Protecting Urban Wildlands in Petaluma
The West Petaluma Hills rise above the city of Petaluma within walking distance of downtown. I recently walked the user trails that criss-cross this patch of urban open space with naturalist Dr. Lydia Schindler, who lives nearby. The views from up top stretch from historic downtown to Sonoma Mountain and all the way to Mt. St. Helena.
Collaborating with neighbors, landowners and community leaders, Dr. Schindler is seeking to permanently protect 30 acres of natural grassland and woodland habitat from potential development. To do this, they formed the West Petaluma Hills Wildlife Corridor Coalition. “Our desire is to protect this beautiful open space in perpetuity by supporting the conservation of properties in the West Petaluma Hills,” Dr. Schindler explained. Read this news story from the Argus-Courier to learn more.
The parcels of private, undeveloped land are between Western Avenue and the D Street Extension and are central to the West Hills Wildlife Corridor. The lands are important locally and regionally as they are situated nearby other open space lands that are already protected or may be in the future.
Nature lovers, dog walkers, and joggers already use the hills as an unofficial park. But the area is also home to old oaks, open grassland, hundreds of songbirds, and raptors. Bobcat, mountain lions, coyote, fox, deer, and the California Red-Legged Frog also find refuge here. View the latest wildlife observations on INaturalist here.
Some parcels in the heart of the West Petaluma Hills are for sale and if not conserved will most likely be developed. Familiar land names are La Cresta Ridge and Ravine and the Kelly Creek property.
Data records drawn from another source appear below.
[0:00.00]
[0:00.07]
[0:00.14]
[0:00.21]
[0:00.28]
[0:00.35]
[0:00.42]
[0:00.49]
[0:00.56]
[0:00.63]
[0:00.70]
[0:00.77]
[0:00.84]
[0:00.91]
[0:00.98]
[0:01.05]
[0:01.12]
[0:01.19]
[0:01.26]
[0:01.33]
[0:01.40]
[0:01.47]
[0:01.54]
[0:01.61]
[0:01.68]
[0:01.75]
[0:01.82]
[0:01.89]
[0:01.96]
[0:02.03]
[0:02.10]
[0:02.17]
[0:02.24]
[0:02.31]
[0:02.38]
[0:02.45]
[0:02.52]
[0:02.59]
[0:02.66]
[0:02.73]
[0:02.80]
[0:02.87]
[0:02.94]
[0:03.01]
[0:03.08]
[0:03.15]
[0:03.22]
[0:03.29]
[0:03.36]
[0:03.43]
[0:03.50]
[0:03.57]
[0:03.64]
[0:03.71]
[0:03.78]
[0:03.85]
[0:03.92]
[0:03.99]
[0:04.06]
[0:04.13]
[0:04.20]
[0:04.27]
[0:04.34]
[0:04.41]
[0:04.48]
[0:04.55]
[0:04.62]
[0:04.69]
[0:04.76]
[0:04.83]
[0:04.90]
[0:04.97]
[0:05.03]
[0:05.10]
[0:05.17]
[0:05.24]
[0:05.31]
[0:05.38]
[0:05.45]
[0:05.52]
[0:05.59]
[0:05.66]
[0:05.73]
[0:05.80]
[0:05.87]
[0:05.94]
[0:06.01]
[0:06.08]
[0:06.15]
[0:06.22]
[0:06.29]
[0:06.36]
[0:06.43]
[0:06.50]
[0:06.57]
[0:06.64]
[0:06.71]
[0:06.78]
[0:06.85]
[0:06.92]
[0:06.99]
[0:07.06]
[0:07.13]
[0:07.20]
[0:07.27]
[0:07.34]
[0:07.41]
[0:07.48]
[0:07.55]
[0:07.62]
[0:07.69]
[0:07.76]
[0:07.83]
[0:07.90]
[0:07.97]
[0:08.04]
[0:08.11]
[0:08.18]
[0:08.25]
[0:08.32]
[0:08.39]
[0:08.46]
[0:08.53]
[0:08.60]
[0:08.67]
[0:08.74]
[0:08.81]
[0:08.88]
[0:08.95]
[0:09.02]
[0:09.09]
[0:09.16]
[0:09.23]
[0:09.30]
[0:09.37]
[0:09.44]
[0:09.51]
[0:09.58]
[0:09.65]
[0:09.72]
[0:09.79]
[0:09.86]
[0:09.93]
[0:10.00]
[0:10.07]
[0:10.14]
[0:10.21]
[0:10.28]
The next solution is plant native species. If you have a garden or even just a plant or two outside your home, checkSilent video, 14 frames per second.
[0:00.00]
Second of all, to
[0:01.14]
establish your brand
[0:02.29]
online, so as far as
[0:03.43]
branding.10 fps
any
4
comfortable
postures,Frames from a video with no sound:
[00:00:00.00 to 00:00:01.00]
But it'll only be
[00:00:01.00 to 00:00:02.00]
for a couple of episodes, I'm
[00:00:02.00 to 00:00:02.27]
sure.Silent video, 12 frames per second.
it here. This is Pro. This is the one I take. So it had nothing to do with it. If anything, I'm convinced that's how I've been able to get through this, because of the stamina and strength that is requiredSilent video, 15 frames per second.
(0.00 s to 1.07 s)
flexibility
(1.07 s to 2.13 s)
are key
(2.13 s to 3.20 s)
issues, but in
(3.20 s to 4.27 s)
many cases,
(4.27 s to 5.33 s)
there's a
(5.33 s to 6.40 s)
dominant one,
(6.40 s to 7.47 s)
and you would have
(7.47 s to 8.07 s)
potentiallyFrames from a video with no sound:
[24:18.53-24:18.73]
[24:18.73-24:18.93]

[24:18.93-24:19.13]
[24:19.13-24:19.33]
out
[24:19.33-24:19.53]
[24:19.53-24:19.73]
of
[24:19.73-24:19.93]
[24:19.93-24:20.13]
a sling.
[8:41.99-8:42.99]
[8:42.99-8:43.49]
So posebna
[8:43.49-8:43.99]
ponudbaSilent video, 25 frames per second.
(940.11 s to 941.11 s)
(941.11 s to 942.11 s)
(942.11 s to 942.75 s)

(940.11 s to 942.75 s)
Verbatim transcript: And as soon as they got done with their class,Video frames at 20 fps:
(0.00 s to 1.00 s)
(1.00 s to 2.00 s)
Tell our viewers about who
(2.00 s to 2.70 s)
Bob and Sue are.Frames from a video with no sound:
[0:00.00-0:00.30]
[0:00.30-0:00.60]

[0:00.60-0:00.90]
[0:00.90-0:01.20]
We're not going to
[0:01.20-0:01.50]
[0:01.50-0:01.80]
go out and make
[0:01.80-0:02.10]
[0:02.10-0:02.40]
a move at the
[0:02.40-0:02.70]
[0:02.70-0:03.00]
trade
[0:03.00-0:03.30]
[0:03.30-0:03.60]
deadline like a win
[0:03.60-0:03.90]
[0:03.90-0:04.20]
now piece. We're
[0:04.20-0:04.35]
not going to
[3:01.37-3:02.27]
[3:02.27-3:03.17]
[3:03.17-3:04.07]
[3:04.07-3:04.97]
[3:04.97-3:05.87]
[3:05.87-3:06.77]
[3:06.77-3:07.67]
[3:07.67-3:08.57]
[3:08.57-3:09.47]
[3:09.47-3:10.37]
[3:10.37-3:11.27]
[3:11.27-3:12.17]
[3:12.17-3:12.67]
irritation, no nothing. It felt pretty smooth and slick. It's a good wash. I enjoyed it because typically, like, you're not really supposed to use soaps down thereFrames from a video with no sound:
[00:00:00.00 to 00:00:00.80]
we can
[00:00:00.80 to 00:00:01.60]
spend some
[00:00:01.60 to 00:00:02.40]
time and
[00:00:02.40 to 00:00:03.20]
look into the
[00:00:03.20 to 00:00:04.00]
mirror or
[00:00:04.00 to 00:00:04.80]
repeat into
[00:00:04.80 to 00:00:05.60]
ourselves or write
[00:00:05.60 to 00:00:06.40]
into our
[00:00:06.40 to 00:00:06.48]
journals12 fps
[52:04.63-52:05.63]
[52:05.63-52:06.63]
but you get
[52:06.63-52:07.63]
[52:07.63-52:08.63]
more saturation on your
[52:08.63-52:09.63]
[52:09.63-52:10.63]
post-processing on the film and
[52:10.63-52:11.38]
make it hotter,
Northward, these hills are adjacent to the conserved Paula Lane Preserve established by the Paula Lane Action Network. Towards the west, Helen Putnam Regional Park borders the wildlife corridor.
Dr. Schindler and her team have made impressive progress in a very short time to bring the community together and secure letters of interest from the landowners to conserve the properties. Greenbelt Alliance will be cheering them on and providing support and advice along the way. Once preserved, the West Petaluma Hills will provide a critical linkage for wildlife while protecting a critical urban green for city dwellers and visitors forever.